Fischer-Larsen, Candidates Semifinal, Denver, July 1972

1. e4 e6 2. d4 d5 3. Nc3 Bb4 4. e5 Ne7 5. a3 Bxc3+ 6. bxc3 c5 7. a4 Nbc6 8. Nf3 Bd7 9. Bd3 Qc7 10. O-O c4 11. Be2 f6 12. Re1 Ng6 13. Ba3 fxe5 14. dxe5 Ncxe5 15. Nxe5 Nxe5 16. Qd4 Ng6 17. Bh5 Kf7 18. f4 Rhe8 19. f5 exf5 20. Qxd5+ Kf6 21. Bf3 Ne5 22. Qd4 Kg6 23. Rxe5 Qxe5 24. Qxd7 Rad8 25. Qxb7 Qe3+ 26. Kf1 Rd2 27. Qc6+ Re6 28. Bc5 Rf2+ 29. Kg1 Rxg2+ 30. Kxg2 Qd2+ 31. Kh1 Rxc6 32. Bxc6 Qxc3 33. Rg1+ Kf6 34. Bxa7 g5 35. Bb6 Qxc2 36. a5 Qb2 37. Bd8+ Ke6 38. a6 Qa3 39. Bb7 Qc5 40. Rb1 c3 41. Bb6 Black resigns.
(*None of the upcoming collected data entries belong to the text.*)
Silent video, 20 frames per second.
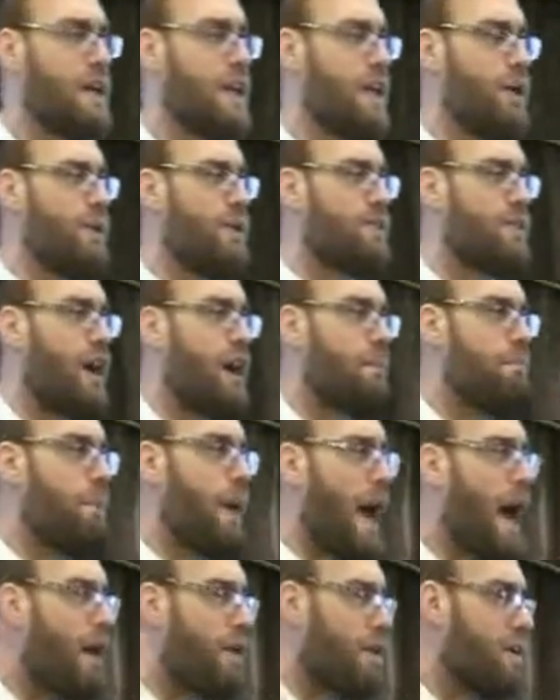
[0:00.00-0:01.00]
he was
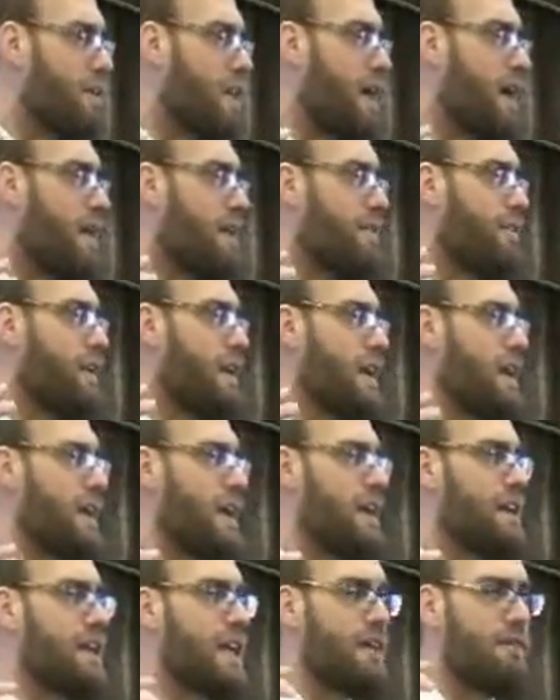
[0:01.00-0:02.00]
unparalleled
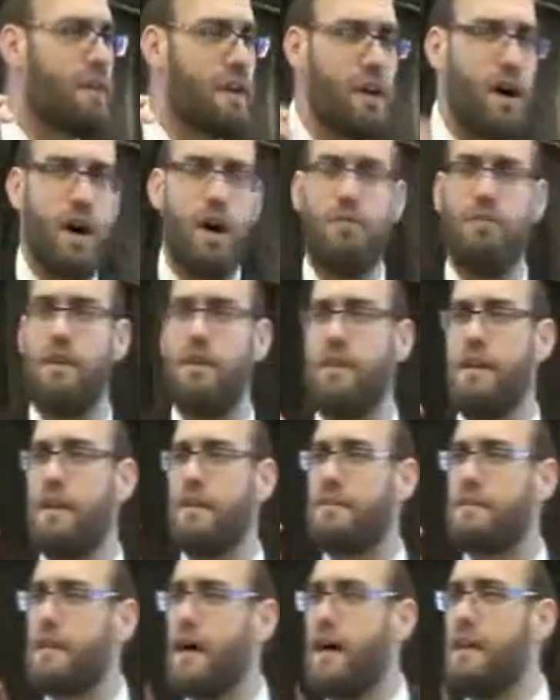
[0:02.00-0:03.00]
in giving over the
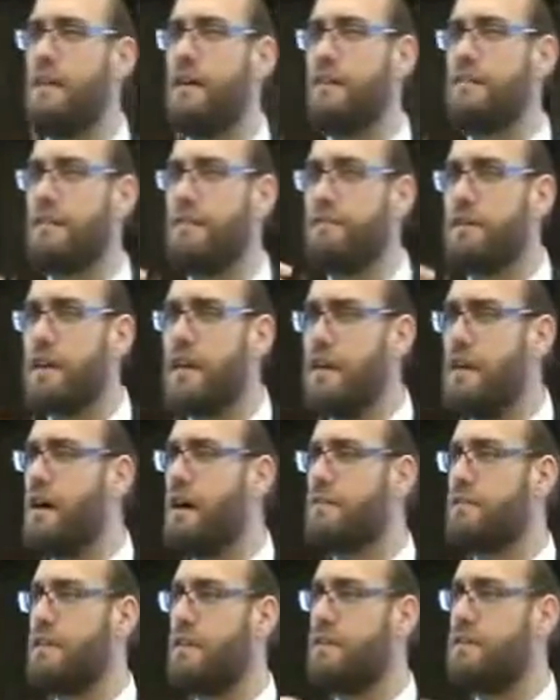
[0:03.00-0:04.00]
Yisaidus of
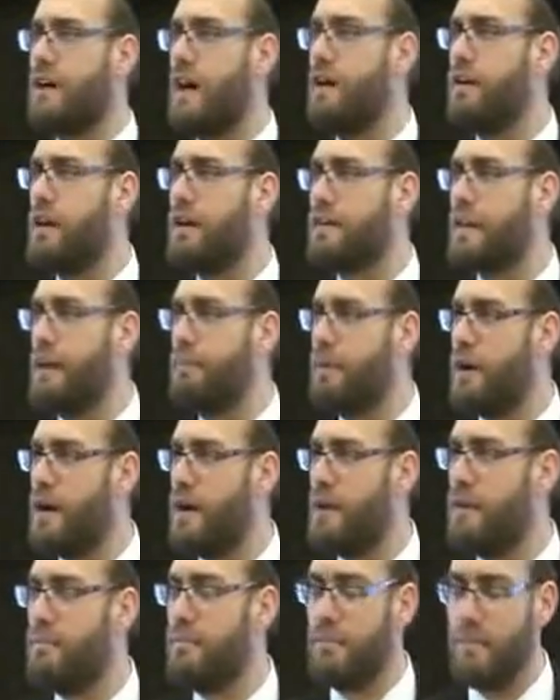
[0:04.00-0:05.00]
Chinuch to the Dairis
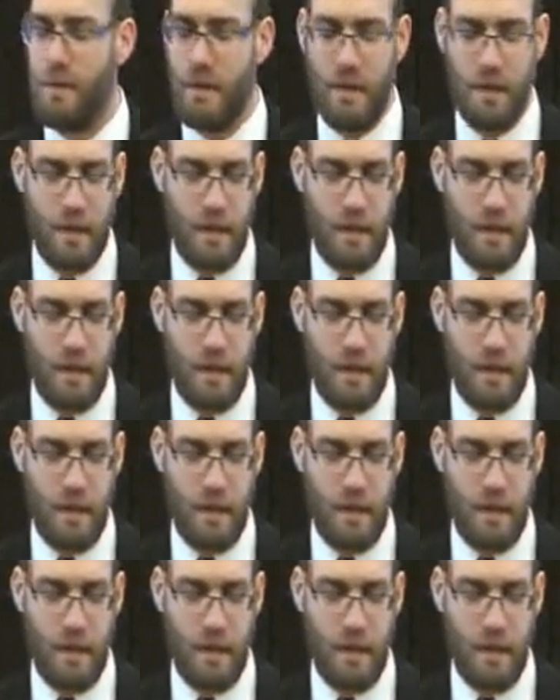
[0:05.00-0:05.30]
Habayim.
Larsen-Fischer, Candidates Semifinal, Denver, July 1972

1. c4 c5 2. Nf3 g6 3. d4 cxd4 4. Nxd4 Nc6 5. e4 Nf6 6. Nc3 d6 7. Be2 Nxd4 8. Qxd4 Bg7 9. Bg5 h6 10. Be3 O-O 11. Qd2 Kh7 12. O-O Be6 13. f4 Rc8 14. b3 Qa5 15. a3 a6 16. f5 Bd7 17. b4 Qe5 18. Rae1 Bc6 19. Bf4 Nxe4 20. Nxe4 Qxe4 21. Bd3 Qd4+ 22. Kh1 Rce8 23. Be3 Qc3 24. Bxh6 Qxd2 25. Bxd2 Be5 26. Bf4 Bxf4 27. Rxf4 gxf5 28. Rxf5 Kg7 29. Rg5+ Kh6 30. h4 e6 31. Rf1 f5 32. Re1 Rf7 33. b5 axb5 34. cxb5 Bd7 35. g4 Ra8 36. gxf5 exf5 37. Bc4 Ra4 38. Rc1 Bxb5 39. Bxf7 Rxh4+ 40. Kg2 Kxg5 41. Bd5 Ba6 42. Rd1 Ra4 43. Bf3 Rxa3 44. Rxd6 Ra2+ 45. Kg1 Kf4 46. Bg2 Rb2 47. Rd7 b6 48. Rd8 Be2 49. Bh3 Bg4 50. Bf1 Bf3 51. Rb8 Be4 52. Ba6 Ke3 53. Rc8 Rb1+ 54. Kh2 Kf4 White resigns.